TASK ITEM> The line containing "[10:54.27-10:55.27]" marks the start. Restate it and every following line through the end of the records exactly, and nothing else, leaving out the pictures.

RECORDS SHOWN>
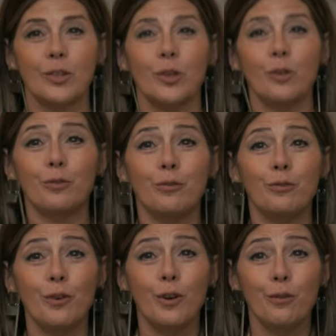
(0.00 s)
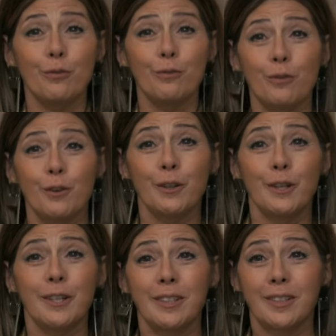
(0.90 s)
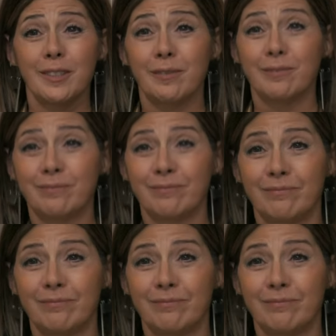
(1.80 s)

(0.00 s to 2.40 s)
Her surprise deepens when Kelly informs her of an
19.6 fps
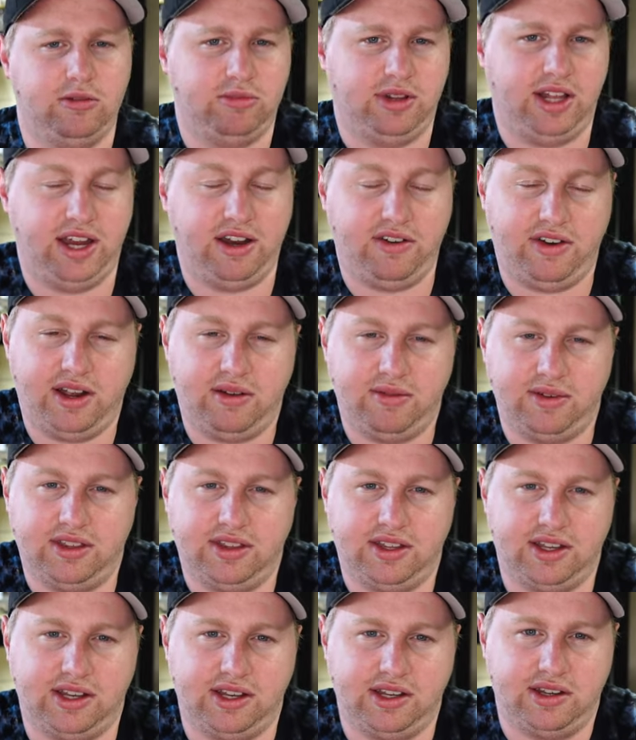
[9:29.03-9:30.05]
play around
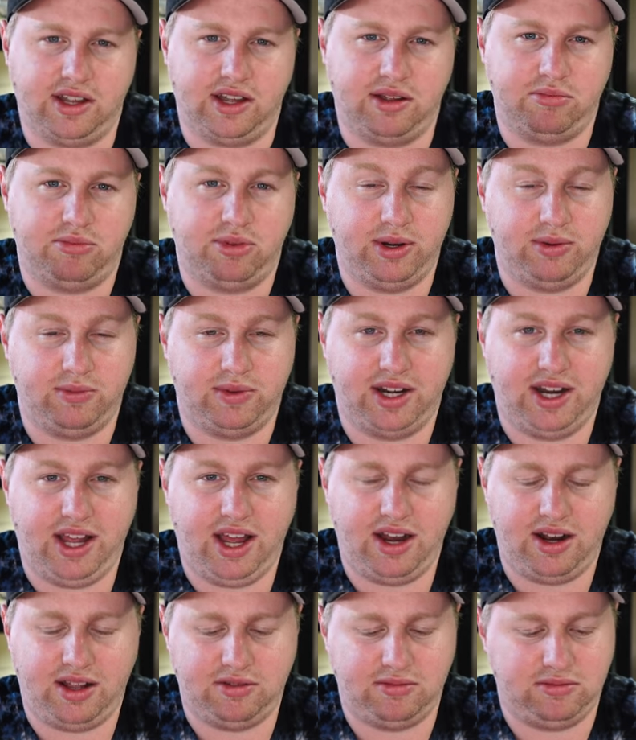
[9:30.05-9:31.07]
with and print one
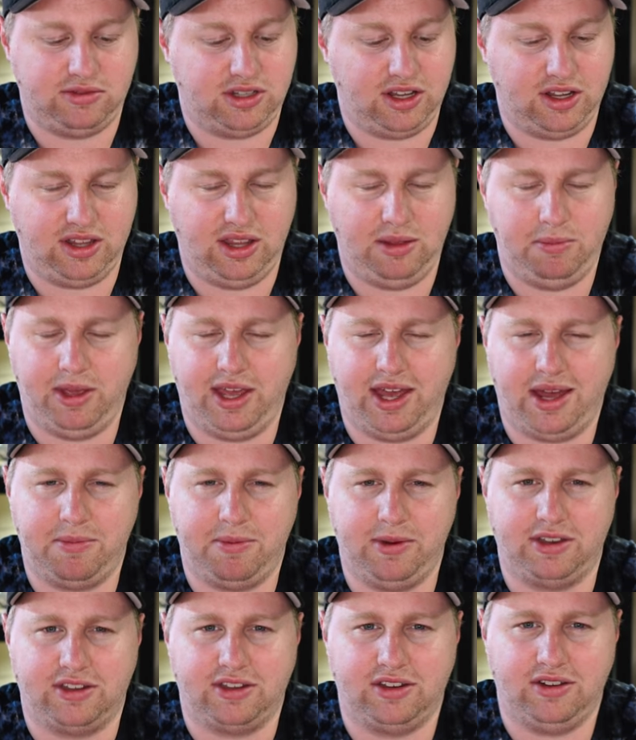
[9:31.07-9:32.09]
out. I'd certainly be
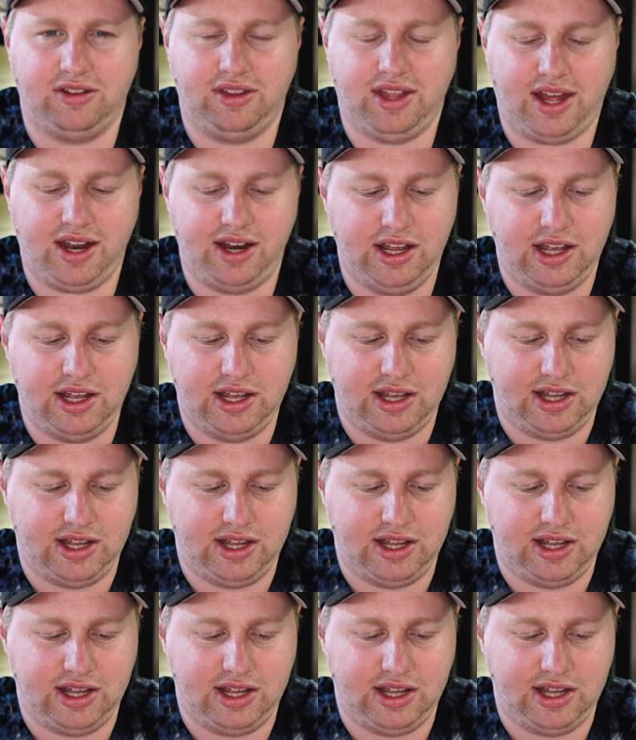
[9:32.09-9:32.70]
happy to do that.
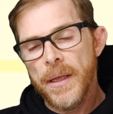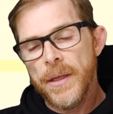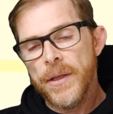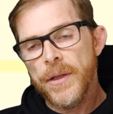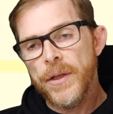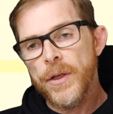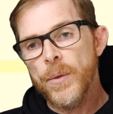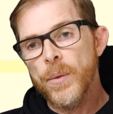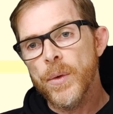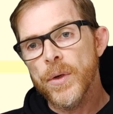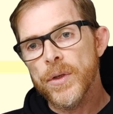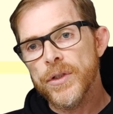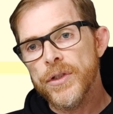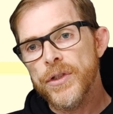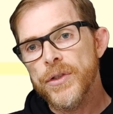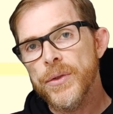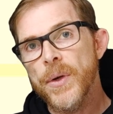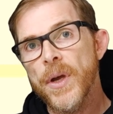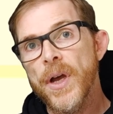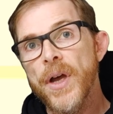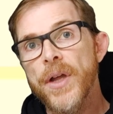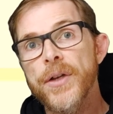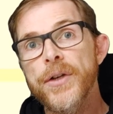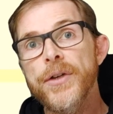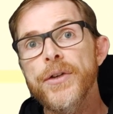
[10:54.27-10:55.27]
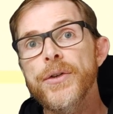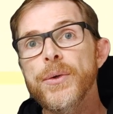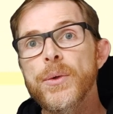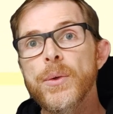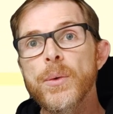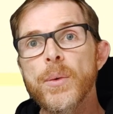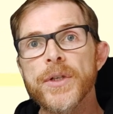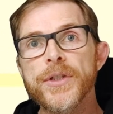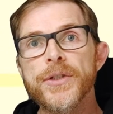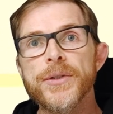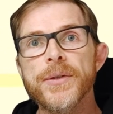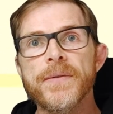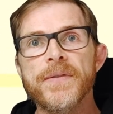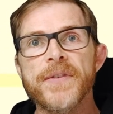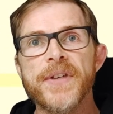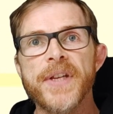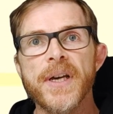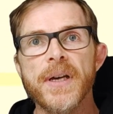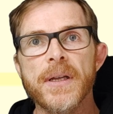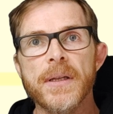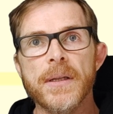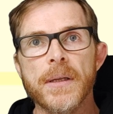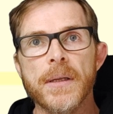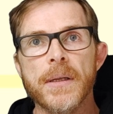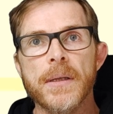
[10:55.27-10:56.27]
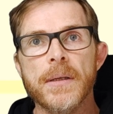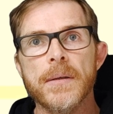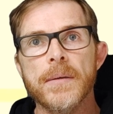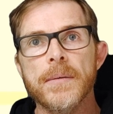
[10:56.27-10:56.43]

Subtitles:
You want to undo what you have done.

RESULT>
[10:54.27-10:55.27]
[10:55.27-10:56.27]
[10:56.27-10:56.43]

Subtitles:
You want to undo what you have done.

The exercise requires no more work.